The advantage of the ring type reflective memory network is that the entire network does not require additional hub resources, and the number of optical fibers used is about half less than that of the star type, and the cost is very low. The disadvantage is that when one node in the ring network fails, the entire reflective memory network will be paralyzed. The star connection uses fiber optic hubs (also called fiber switches) as data relay and forwarding equipment. Each node in the network first transmits data to the hub, and the hub processes the data accordingly and then forwards it to other nodes at the same time. The use of fiber optic hubs can monitor the data flow in real time, bypass the wrong node, and greatly shorten the data update time. Generally speaking, the ring topology is more suitable for reflective memory networks than the star topology.

Fourth, the remote time synchronization solution
In order to solve the remote time synchronization problem of the distributed measurement and control system and the real-time simulation system, the company proposes to adopt the TFT series of high-precision optical fiber time and frequency transmission equipment and time signal reception based on the optical fiber reflective memory network The way of daughter board (PCI or PCIe) realizes the time synchronization between distributed measurement and control system and real-time simulation system.
The entire time system equipment is composed of the master station clock, the slave station clock, the optical fiber hub, the time system signal receiving sub-board (PCI or PCIe) and the supporting connection optical cable, as shown in Figure 3.
The time system equipment is transmitted through high-performance atomic clock and optical fiber exchange, giving precise time or definite time reference to meet the high-precision time synchronization requirements between users in the system. In addition, it can be achieved through Beidou/GPS satellite timing. Long-distance time synchronization and collaboration between other departments and units of the system.
The master station clock outputs a high-precision time-frequency signal reference source, which is transmitted to the slave station clock via optical fiber, and then transmitted to the time-system signal receiving board via optical fiber. The time-system signal receiving sub-board obtains and analyzes the time-frequency information issued by the master station clock, and through calculation and processing, provides users with standard time information and user-set clock synchronization interrupt signals for users to synchronize real-time simulation system data.
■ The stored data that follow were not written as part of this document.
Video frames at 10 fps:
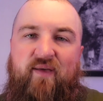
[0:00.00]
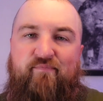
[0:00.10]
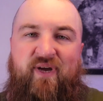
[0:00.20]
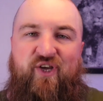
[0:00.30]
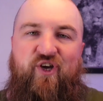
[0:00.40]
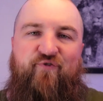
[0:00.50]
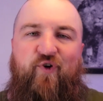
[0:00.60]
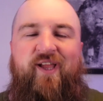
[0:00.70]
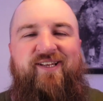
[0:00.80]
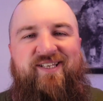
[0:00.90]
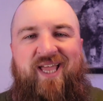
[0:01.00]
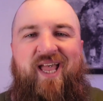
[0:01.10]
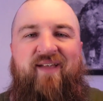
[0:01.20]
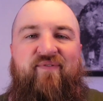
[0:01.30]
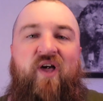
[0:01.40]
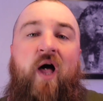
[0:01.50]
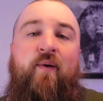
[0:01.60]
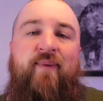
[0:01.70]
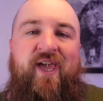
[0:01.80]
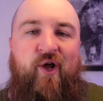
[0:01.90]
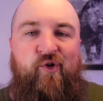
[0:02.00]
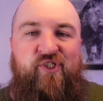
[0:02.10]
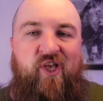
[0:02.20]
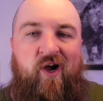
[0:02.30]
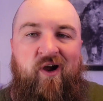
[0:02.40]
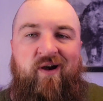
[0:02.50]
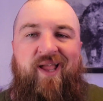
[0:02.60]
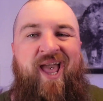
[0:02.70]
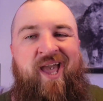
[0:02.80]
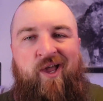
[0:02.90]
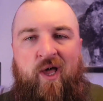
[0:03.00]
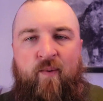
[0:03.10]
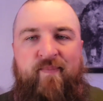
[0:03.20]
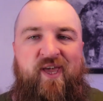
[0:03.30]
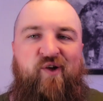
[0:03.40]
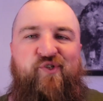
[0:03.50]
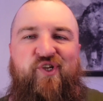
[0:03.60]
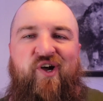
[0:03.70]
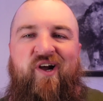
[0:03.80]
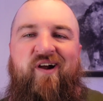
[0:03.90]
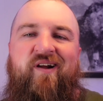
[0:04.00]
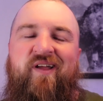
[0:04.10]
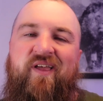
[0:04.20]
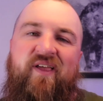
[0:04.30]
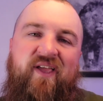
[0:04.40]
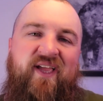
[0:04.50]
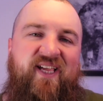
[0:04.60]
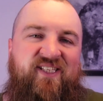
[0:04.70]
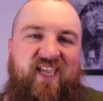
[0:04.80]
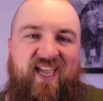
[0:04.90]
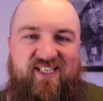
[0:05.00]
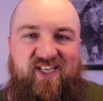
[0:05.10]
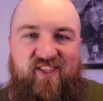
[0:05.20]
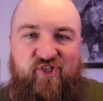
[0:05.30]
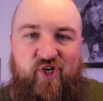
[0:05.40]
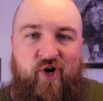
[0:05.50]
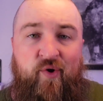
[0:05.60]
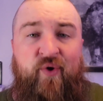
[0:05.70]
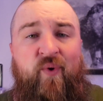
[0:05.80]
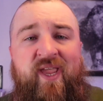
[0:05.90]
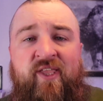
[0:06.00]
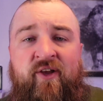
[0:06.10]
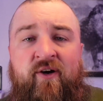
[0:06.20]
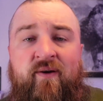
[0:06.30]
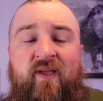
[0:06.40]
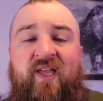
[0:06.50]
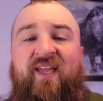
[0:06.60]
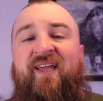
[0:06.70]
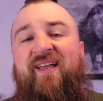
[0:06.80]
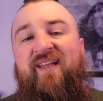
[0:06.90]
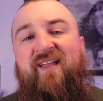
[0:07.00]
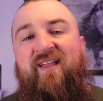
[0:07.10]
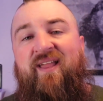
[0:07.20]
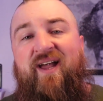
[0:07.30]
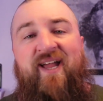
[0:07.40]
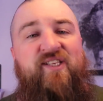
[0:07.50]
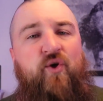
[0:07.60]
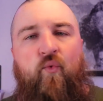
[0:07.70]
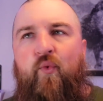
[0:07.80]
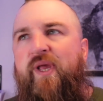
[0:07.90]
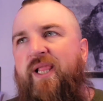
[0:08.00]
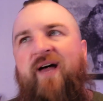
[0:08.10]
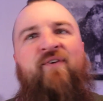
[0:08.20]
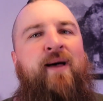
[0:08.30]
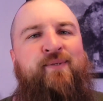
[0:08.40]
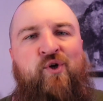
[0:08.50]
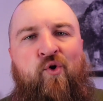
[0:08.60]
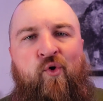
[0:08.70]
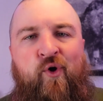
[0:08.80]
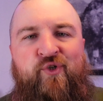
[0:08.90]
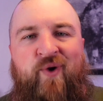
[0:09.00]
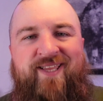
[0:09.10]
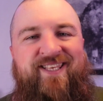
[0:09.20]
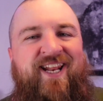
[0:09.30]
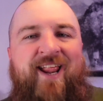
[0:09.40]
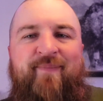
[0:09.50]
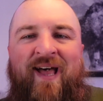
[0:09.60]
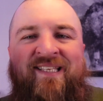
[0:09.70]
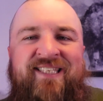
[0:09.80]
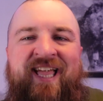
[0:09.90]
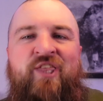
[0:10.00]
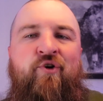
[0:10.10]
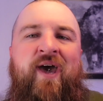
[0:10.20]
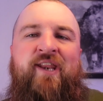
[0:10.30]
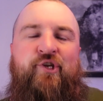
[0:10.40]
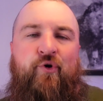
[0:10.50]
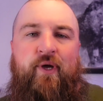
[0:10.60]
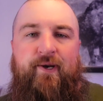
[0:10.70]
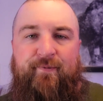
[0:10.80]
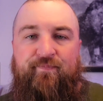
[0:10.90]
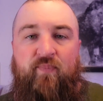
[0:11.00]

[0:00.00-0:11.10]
My good friend Dave, Common Man OCR, at Common Man OCR, is a guest on the show and a regular. Guys, we love obstacle course racing, and I'm not saying you got to do it.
The optical fiber hub is mainly used for networking with multiple optical fiber reflective memory network interface boards in the real-time simulation system. In addition, the company also provides special portable testing and debugging equipment for reproducing the master clock signal for normal testing and debugging.

Figure 3 Schematic diagram of timing equipment networking

Using Jingzhun's remote time signal synchronization solution, the realized measurement and control system and simulation system can achieve the following technical indicators in terms of time system performance:

1. Clock synchronization accuracy is better than ±10ns;
2. Frame clock (0.2ms) transmission delay is less than 10μs;
3. The stability of the clock source of the master station of the timing equipment is better than 1×10-11/day (satellite signal lock);
4. On the time stamp synchronization network, the error between the local synchronization interrupts or synchronization pulses generated by each time synchronization signal receiving board is not more than 40ns;
5. The minimum output interval period of the synchronous clock signal is not more than 10μs;
6. The real-time optical fiber network communication rate supported by the time system signal receiving board is not less than 2.125Gbps;
7. The maximum transmission distance of the clock signal is not less than 5km (the transmission delay of the clock signal is not considered).